Weird stat of the game: Before the fourth quarter, the largest lead for either team was four points.
Not a good sign: DeJuan Blair missed several easy jumpers as he went 1 for 6 from the field and scored only three points. He’s averaging 3.6 points and shooting 33.3 percent in his last five games.
Best plus/minus scores: Splitter was plus-13, and Duncan, Neal and Danny Green all were plus-11.
Worst plus/minus scores: James Anderson and Kawhi Leonard were the only Spurs were minus-4 — the only Spurs with negative scores.
Quote of the game: ”He was wicked spry,” Bonner , on the recent athleticism exhibited by 35-year-old Tim Duncan.

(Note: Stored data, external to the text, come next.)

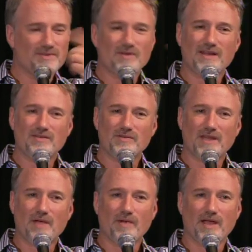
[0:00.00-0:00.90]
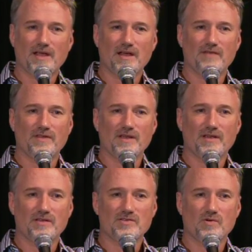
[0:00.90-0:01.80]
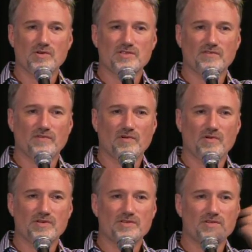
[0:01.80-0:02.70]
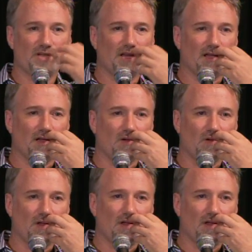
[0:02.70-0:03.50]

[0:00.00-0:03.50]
So I do it that way. I kind of like, it's horses for courses. You kind of go,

How the schedule stacks up: The Spurs will meet Oklahoma City, the NBA team with the best record, Saturday night at the ATT Center. They then embark for the Rodeo Road Trip with starting games Monday night in Memphis and Wednesday in Philadelphia. New Orleans travels Saturday to Detroit before home games Monday against Sacramento, Wedneday against Chicago and Feb. 10 against Portland.
Injuries: Manu Ginobili missed his 19th game (Spurs record 12-7) after undergoing surgery for a fractured fifth left metacarpal. T.J. Ford missed his 14th game (Spurs record 9-5) with a torn left hamstring. New Orleans played without leading scorers Gordon (right knee contusion) and Jack (sore knee).